At Large in Ballard: If Chickens Dreamed

By Peggy Sturdivant

Sometimes the hardest part of writing my column each week is imagining the subject reading it. This was a particularly difficult week as I pictured the six 4th graders facing me on a couch, and one particularly protective younger brother. “Are we going to be in the paper?” they asked.

“Yes,” I replied, then was forced to respond that no I wasn’t writing for The Stranger or The New York Times.

“The Ballard Times?” one asked, looking dubious. “Does it get thrown on our porch?”

Being an audience member for the Saturday afternoon poetry reading at Miro Tea was easier than trying to answer their questions.

The six 4th graders had just finished their poetry reading, not once but twice, in response to audience request. The first reading had been lovely but hard to hear over a sudden rush at Miro coupled with an unfamiliar microphone. I’ve heard you need to hear a poem twice before you can really appreciate it, and that’s especially true of young voices reading their work for the first time.

Local writer/teacher and Adams Elementary School parent Marc Barrington had donated a Poetry writing workshop to the annual Adams auction. Several parents purchased the item, such that six students worked with Barrington on two Saturdays and then presented their poems to an audience of parents, schoolmates and sundry adults (like me). They learned about place poems, reading the works of both child and adult published poets. They were inspired by Joe Brainard’s “I Remember” and followed an acrostic in which the first letters of different lines spell a word. Growing up in Ballard was one of the themes, so the lines spilled sideways from B-A-L-L-A-R-D itself.

The owners of Miro Tea, who are also neighbors of Barrington, offered the use of the space for the reading just as generously as some years ago they offered the location as a meeting place (with $100 credit) to the Steering Committee working to get the Ballard Bell to ring again.

The bell chimed in seeming approval at four p.m.

Then I faced twelve eyes in beautiful young faces. I hadn’t expected the readers to be mostly boys; my stereotype of 4th grader writers had been incorrect. “What did you enjoy more, the writing or the reading?” I asked.

Unanimous response. “The writing.”

“Do you want to keep writing poems?”


That was the extent of my ability to interview the young poets, with crepes waiting on the tables and some children already on the loose outside. Vivian Bailey wrote in Chicken Dreams, “Chickens don’t have big brains, to think about stuff…like what it’s like to be a five-piece meal at KFC.”

Ethan Christensen wrote about popsicles, but also what he already remembers fondly. “I remember my birthday. I remember my sister’s favorite color is pink. I remember going to Webster Park.”

Elliot Gillespie made one of his subjects a love of lacrosse, helping me see it in a more lyrical way. His refrain was, “To check/to be checked/to fall/and get up.”

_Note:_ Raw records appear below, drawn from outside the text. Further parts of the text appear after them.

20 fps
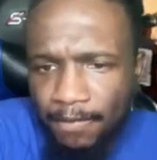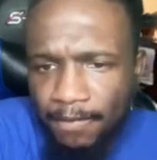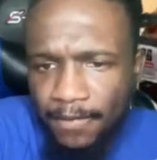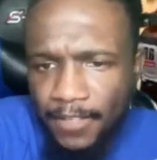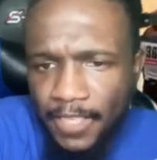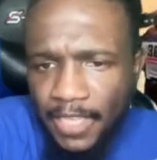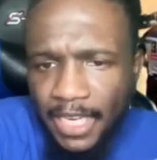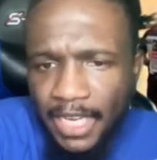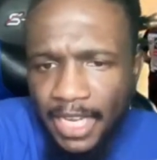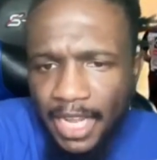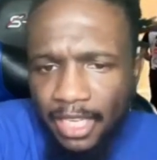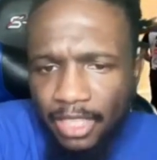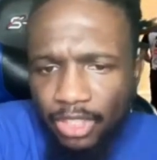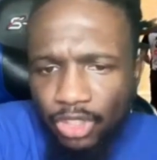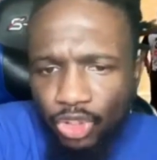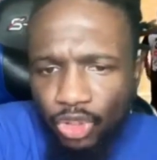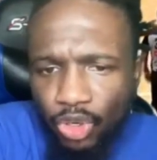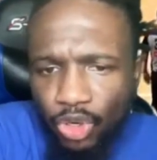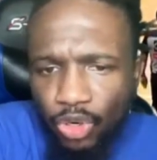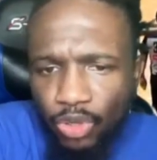Yeah, they got
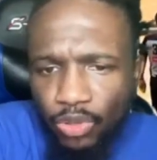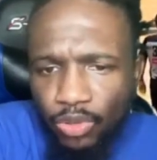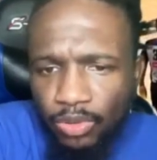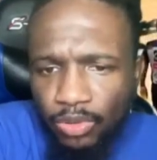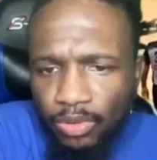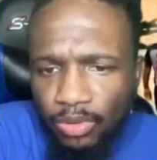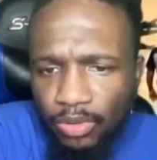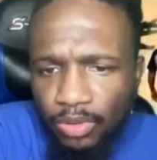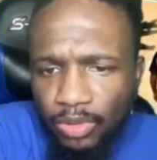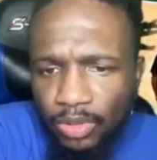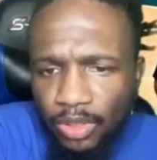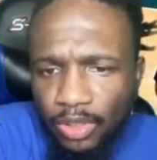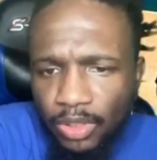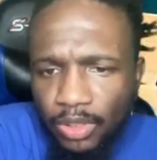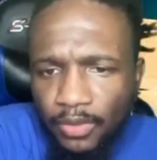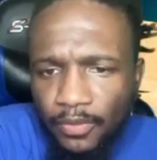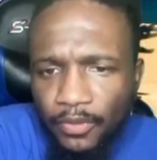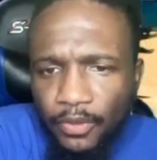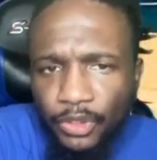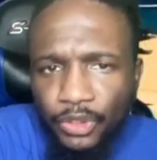control.
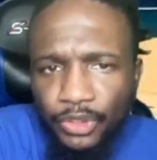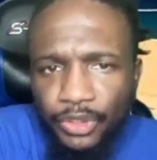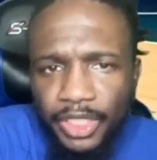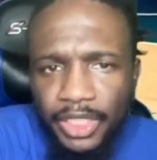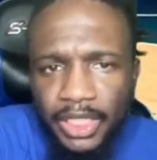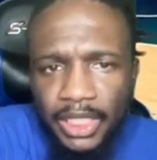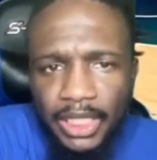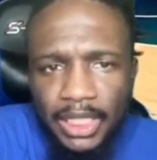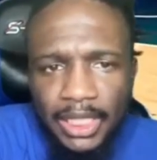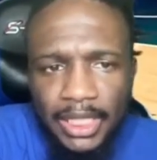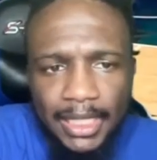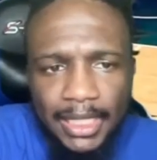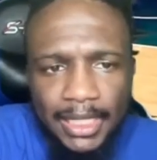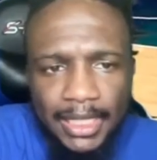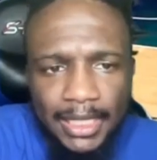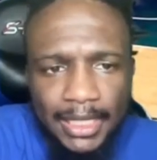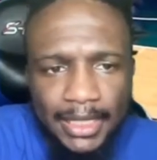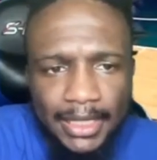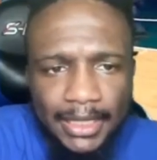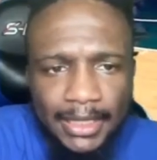For three.
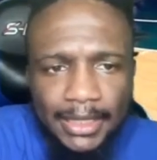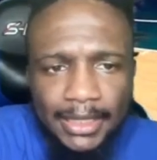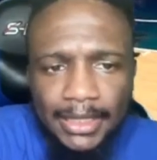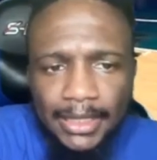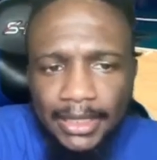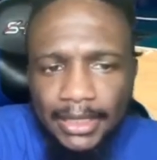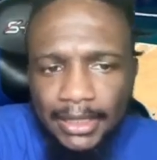Hey.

Aiden Goeschl touched on the heart of friendship; a sleepover, the death of his friend’s dog, but also in terms of favorite memories, “I remember the beckoning smell of churros.” His acrostic “Poems” reads: "People who think/On paper so/Everyone can see their/Mature thoughts/Somehow.

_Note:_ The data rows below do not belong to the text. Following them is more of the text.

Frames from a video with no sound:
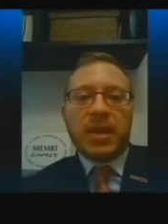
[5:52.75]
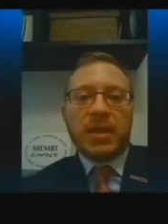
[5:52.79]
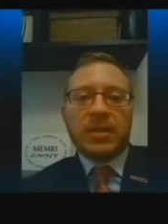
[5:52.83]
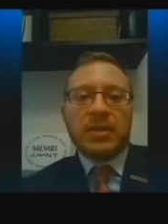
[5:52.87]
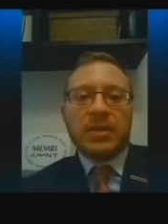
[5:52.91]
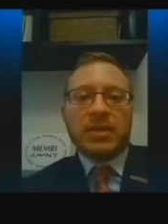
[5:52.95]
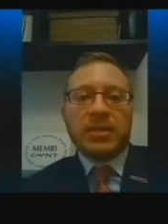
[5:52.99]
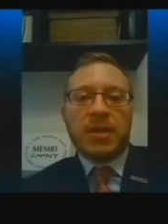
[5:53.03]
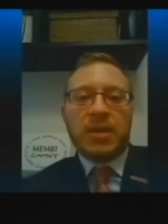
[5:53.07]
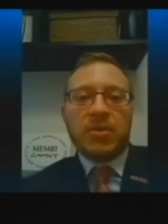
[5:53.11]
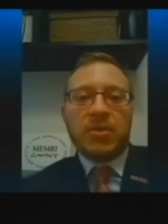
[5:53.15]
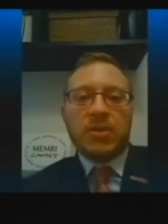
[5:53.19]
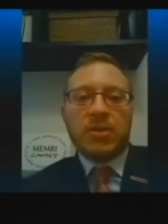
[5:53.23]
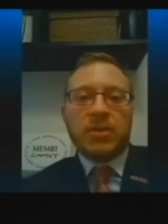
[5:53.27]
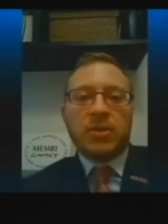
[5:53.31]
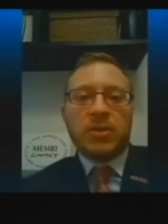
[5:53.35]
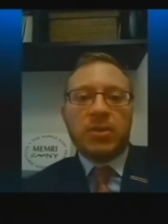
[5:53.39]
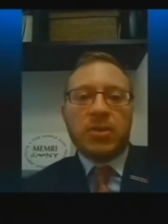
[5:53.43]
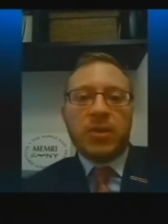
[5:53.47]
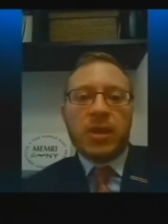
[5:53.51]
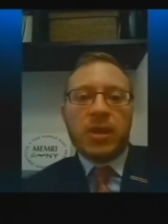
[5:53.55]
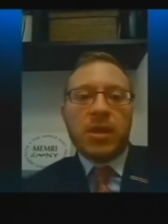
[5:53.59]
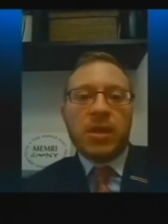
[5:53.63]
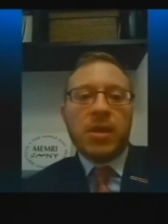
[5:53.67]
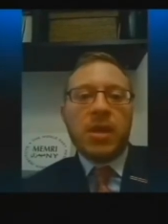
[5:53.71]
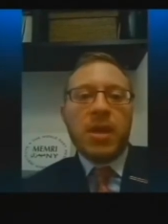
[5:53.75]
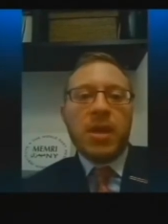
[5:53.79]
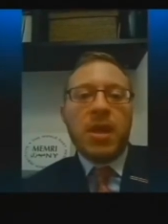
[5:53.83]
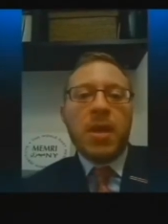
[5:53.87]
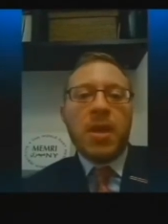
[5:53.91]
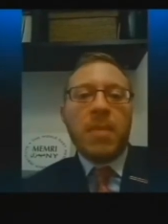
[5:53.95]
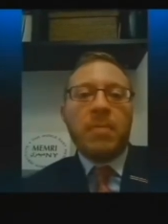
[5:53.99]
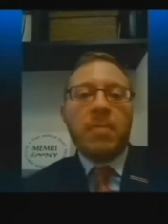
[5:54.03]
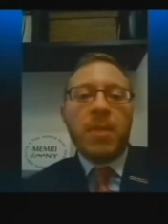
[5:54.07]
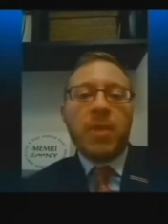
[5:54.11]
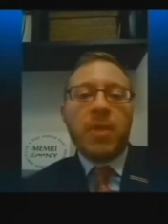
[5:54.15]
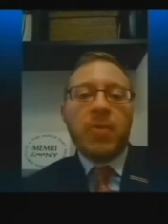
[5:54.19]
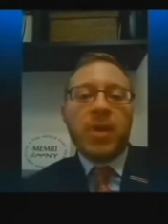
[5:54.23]
its territory.
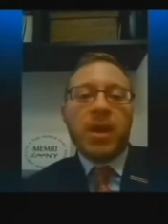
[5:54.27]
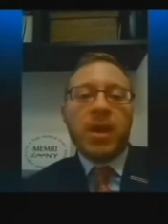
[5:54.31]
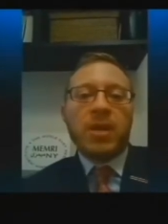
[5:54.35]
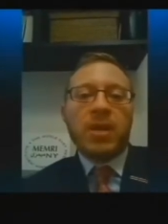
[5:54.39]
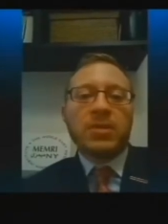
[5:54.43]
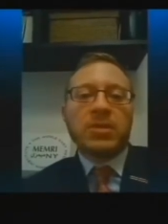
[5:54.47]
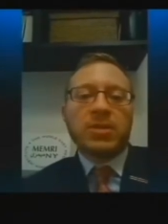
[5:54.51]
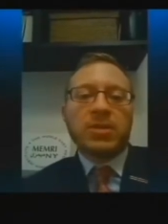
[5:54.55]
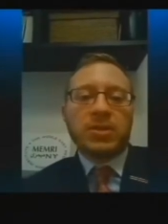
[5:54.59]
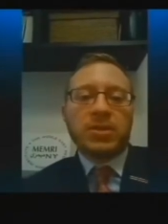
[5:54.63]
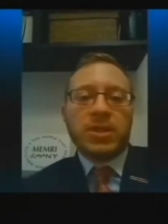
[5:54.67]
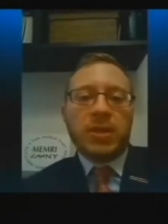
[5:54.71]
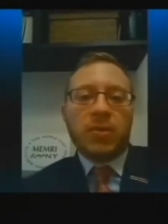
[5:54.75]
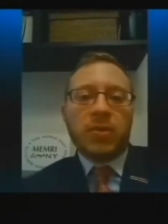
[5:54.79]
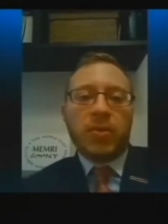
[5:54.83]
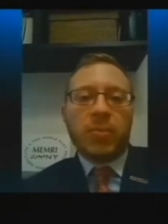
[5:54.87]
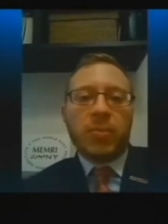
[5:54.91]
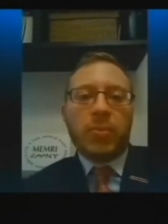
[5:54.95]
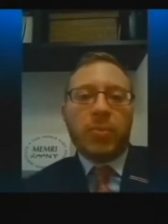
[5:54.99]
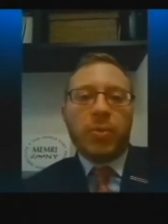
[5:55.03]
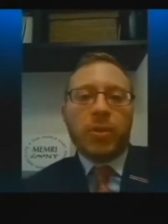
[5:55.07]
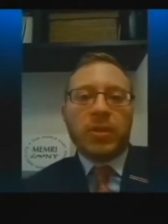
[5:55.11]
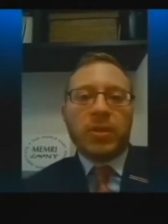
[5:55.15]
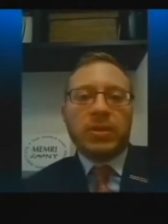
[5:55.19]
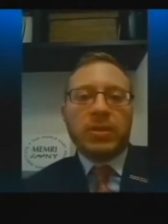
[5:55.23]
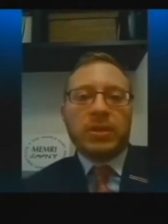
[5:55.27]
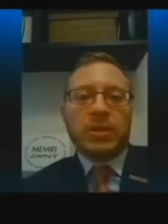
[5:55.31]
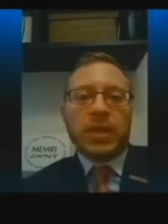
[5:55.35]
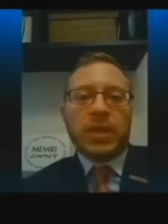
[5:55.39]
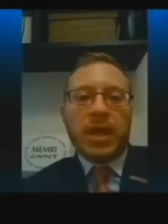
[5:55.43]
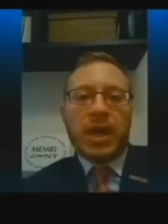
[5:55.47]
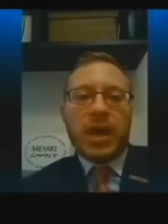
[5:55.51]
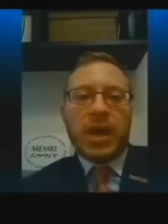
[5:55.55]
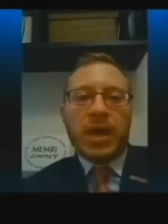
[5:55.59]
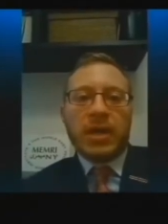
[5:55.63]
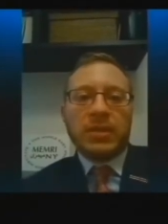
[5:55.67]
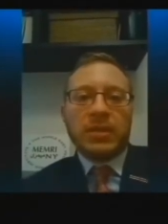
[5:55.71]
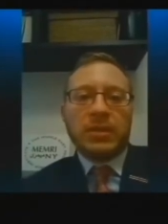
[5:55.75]
But we also see reports
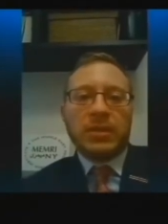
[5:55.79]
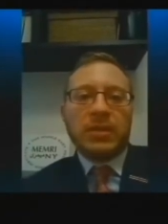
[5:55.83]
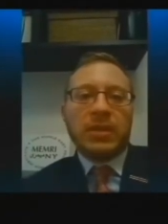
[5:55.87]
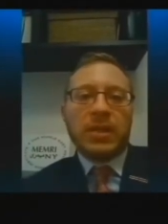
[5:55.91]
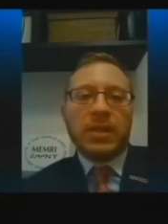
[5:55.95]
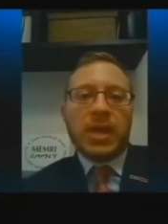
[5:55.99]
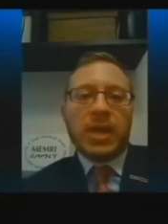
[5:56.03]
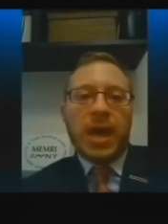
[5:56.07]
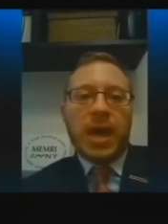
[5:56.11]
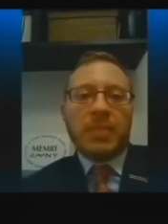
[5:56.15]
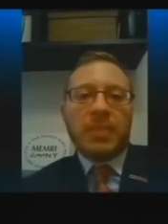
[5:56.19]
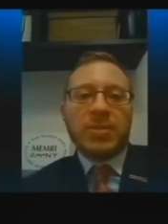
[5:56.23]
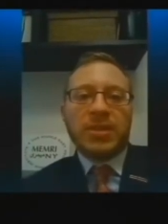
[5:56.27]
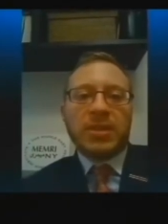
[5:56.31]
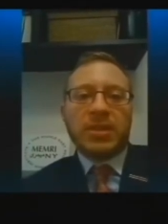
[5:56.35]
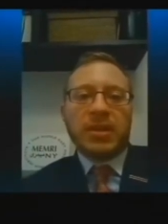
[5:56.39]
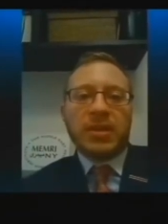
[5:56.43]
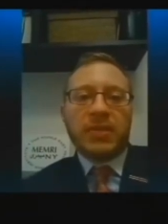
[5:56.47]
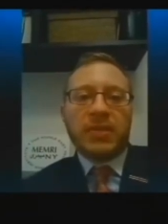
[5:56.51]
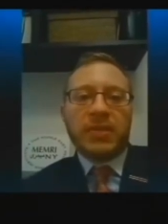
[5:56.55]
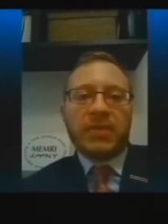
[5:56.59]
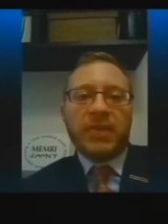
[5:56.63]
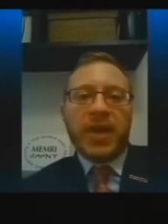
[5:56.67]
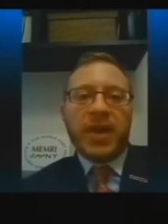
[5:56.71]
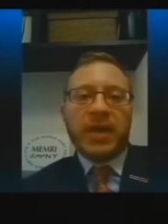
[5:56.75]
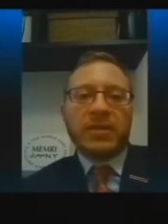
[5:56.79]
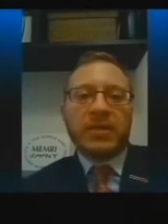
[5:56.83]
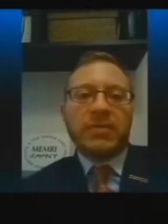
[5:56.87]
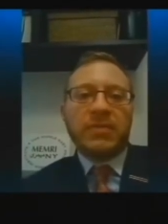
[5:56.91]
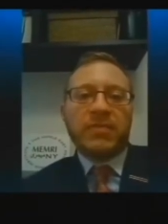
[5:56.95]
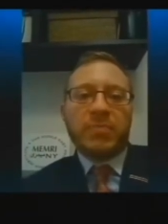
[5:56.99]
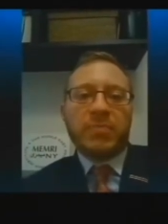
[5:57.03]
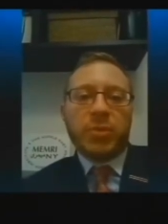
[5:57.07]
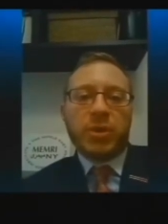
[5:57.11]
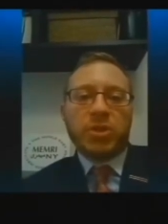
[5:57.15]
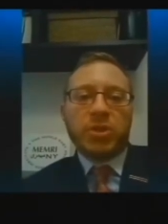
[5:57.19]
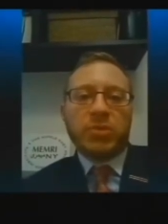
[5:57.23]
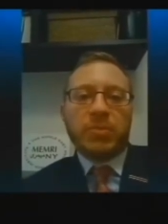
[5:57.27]
uh, to the opposite effect
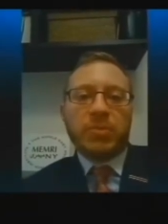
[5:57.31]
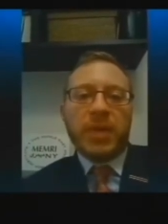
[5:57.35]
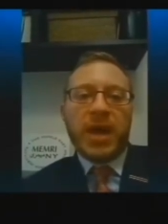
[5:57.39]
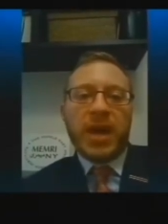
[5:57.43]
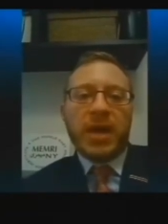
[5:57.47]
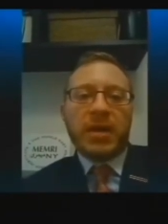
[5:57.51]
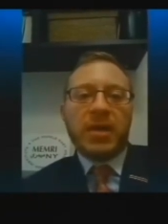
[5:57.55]
of pushback.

Tagger Barrington wondered more about the dreams of backyard chickens, concluding, “But mostly I think/chickens dream about dust.”

Jordan Zewede turned an acrostic about Ballard into a sort of ode: Adoration for the school, Admiration, and Respect for diversity. She closed with D, for “Dancing I want to do every time I think about Ballard.”

The audience was appreciative; everyone there for the 4th graders’ poetry reading was more than satisfied. The words were almost secondary to watching the faces of young people being listened to, and acknowledged for sharing their words. After the reading they were relieved, yet willing to do more events. In the meantime it was still Saturday afternoon. They needed to go out to the sidewalk across from the Ballard Bell, eat their chocolate crepe, live new moments that they might or might not remember later on.

If they do read this column, once they’ve stopping searching for coverage in The Stranger, I have a message for those Adams Elementary students. Keep writing. Keep doing readings. Keep dancing.